In a fourth aspect, a computer-readable storage medium is provided, characterized in that the computer-readable storage medium has stored therein a computer program which, when executed by a processor, implements the method steps of any of the first aspects.
In a fifth aspect, there is provided a computer program product comprising instructions which, when run on a computer, cause the computer to perform the interactive video script generation method of any of the above.
The embodiment of the application has the beneficial effects that:
the embodiment of the application provides an interactive video script generation method, an interactive video script generation device, electronic equipment and a storage medium. Therefore, the script file corresponding to the interactive video can be automatically generated according to the plot structure drawing by the user, manual participation is not needed, and the production efficiency of the script file is improved.

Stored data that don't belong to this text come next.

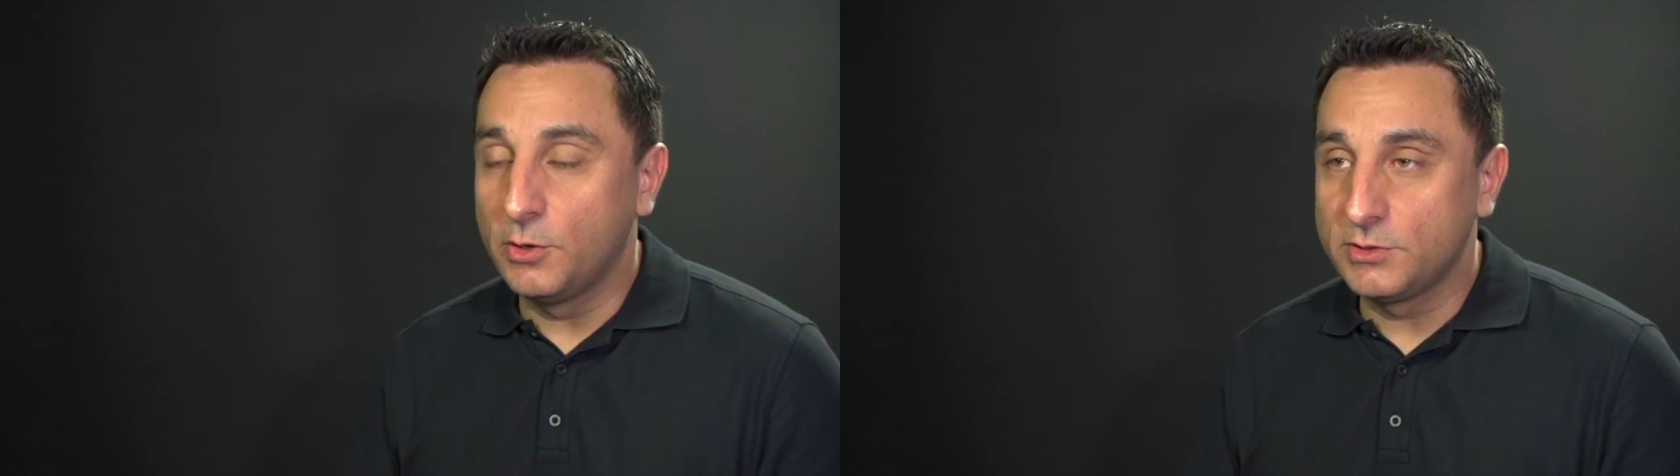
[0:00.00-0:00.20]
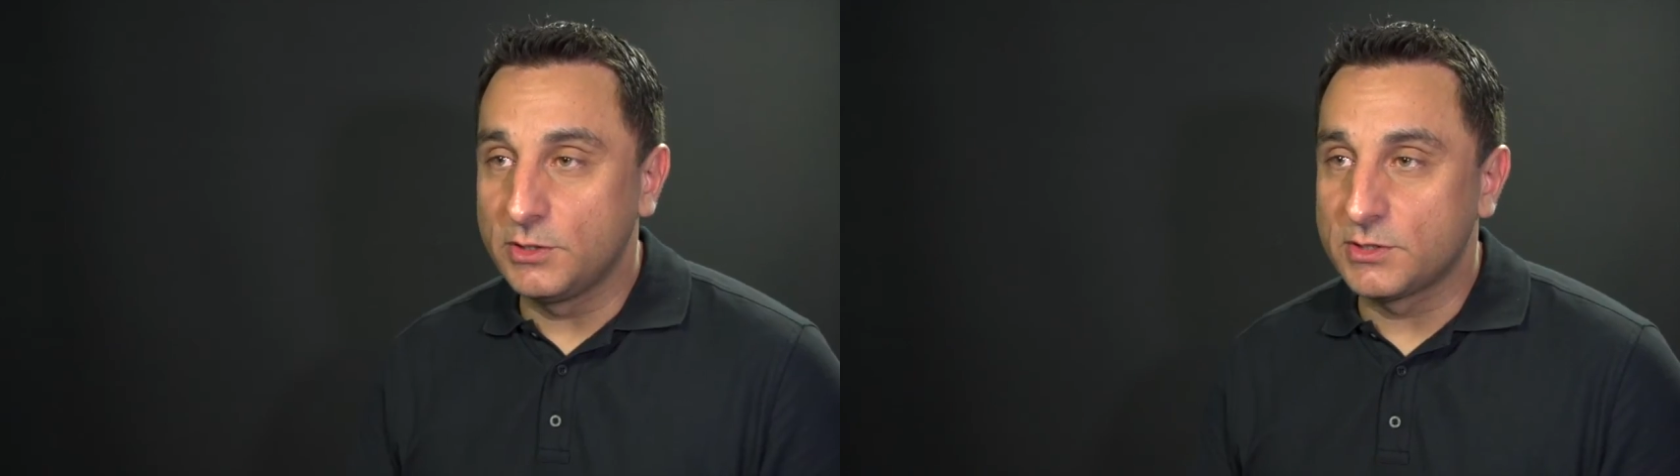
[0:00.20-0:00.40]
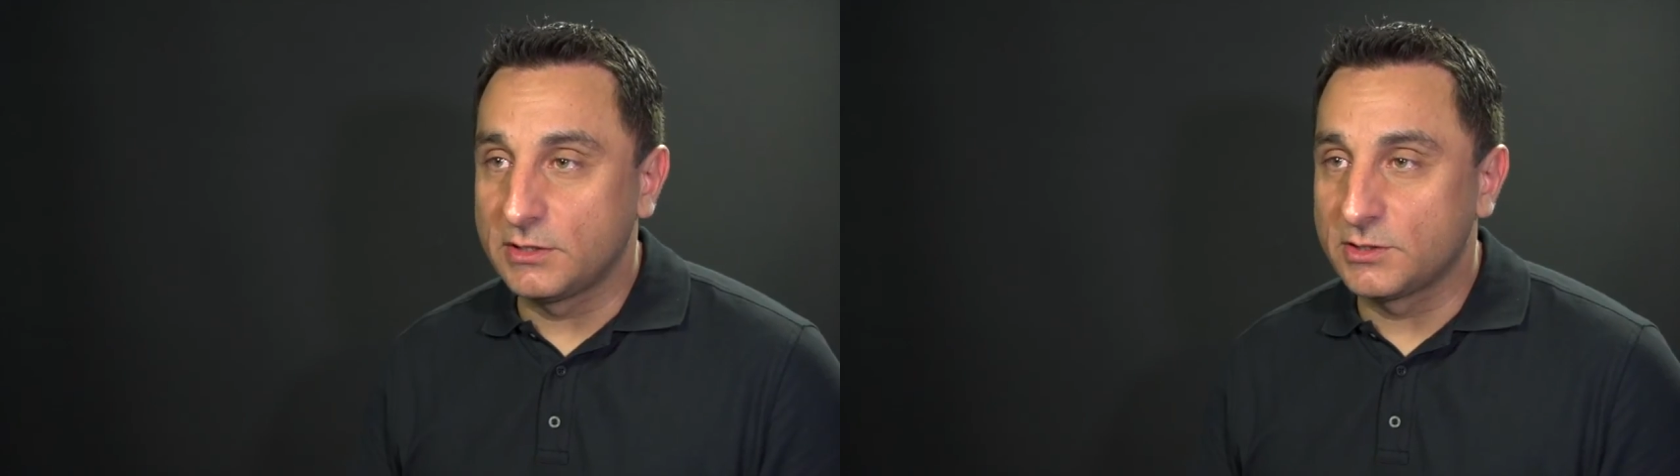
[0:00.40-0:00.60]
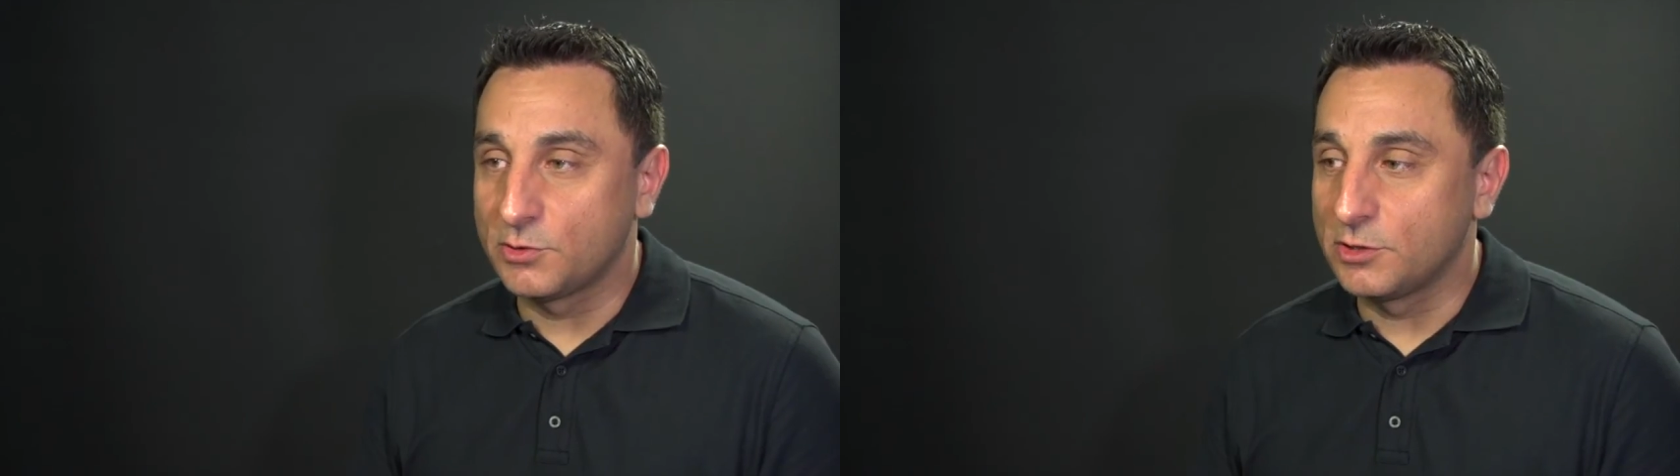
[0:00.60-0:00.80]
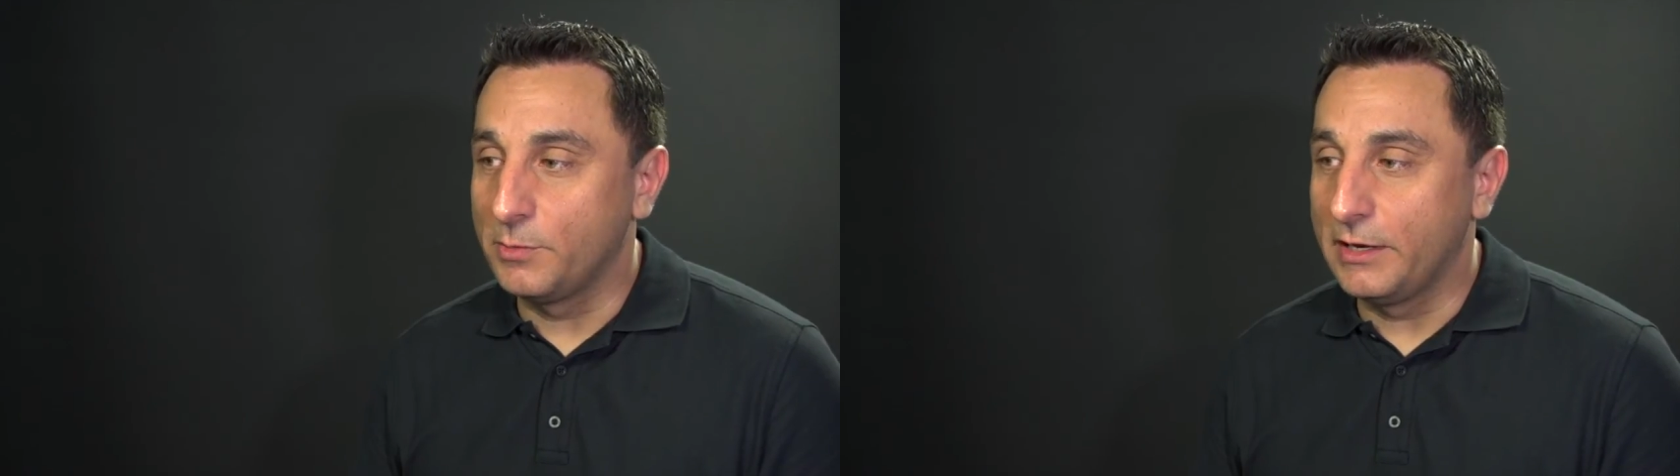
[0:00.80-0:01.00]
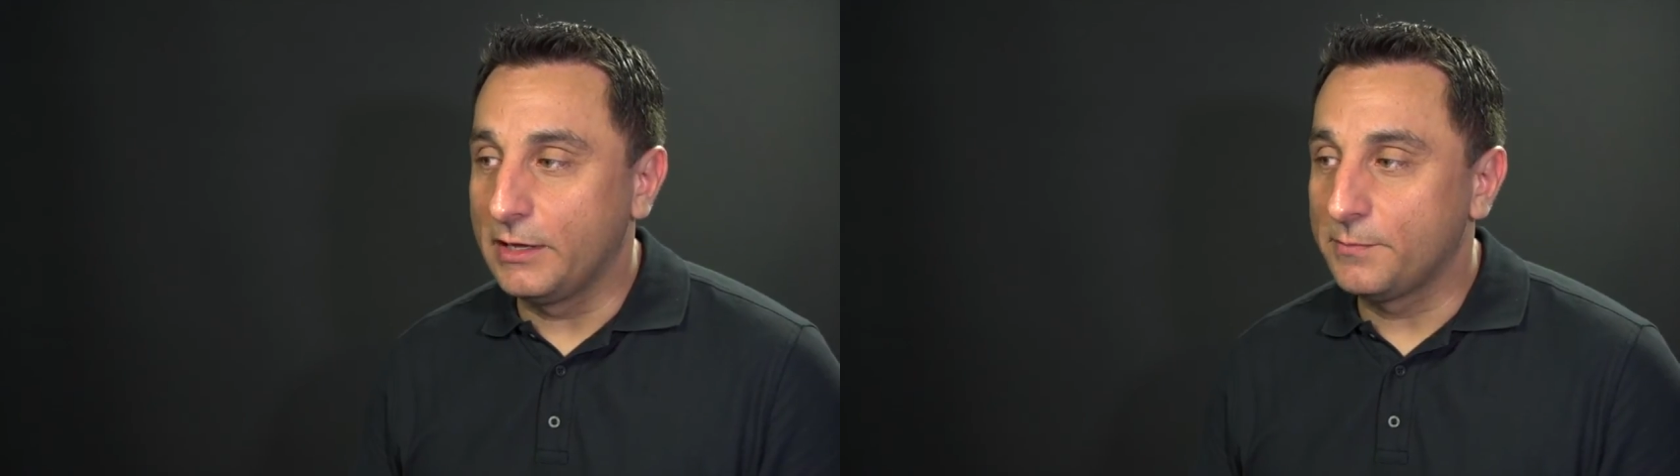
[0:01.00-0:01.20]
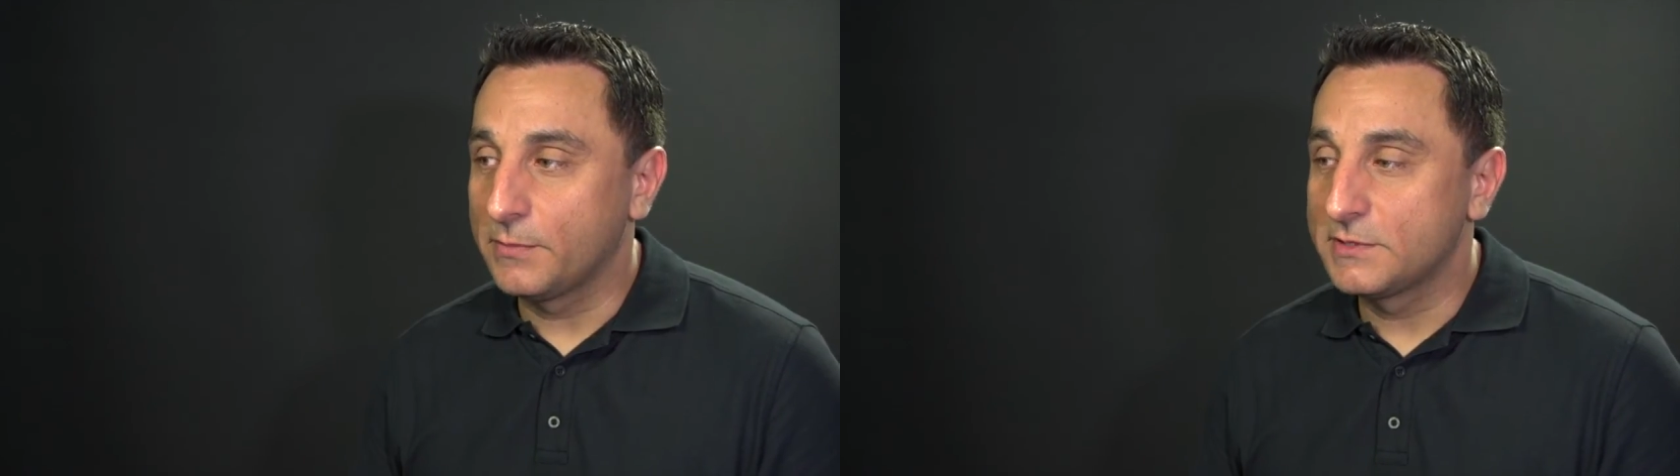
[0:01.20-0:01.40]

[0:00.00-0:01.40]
who's using social media,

Of course, it is not necessary for any one product or method of practicing the application to achieve all of the advantages set forth above at the same time.
Drawings
The accompanying drawings, which are incorporated in and constitute a part of this specification, illustrate embodiments consistent with the application and together with the description, serve to explain the principles of the application.
In order to more clearly illustrate the embodiments of the application or the technical solutions of the prior art, the drawings which are used in the description of the embodiments or the prior art will be briefly described, and it will be obvious to a person skilled in the art that other drawings can be obtained from these drawings without inventive effort.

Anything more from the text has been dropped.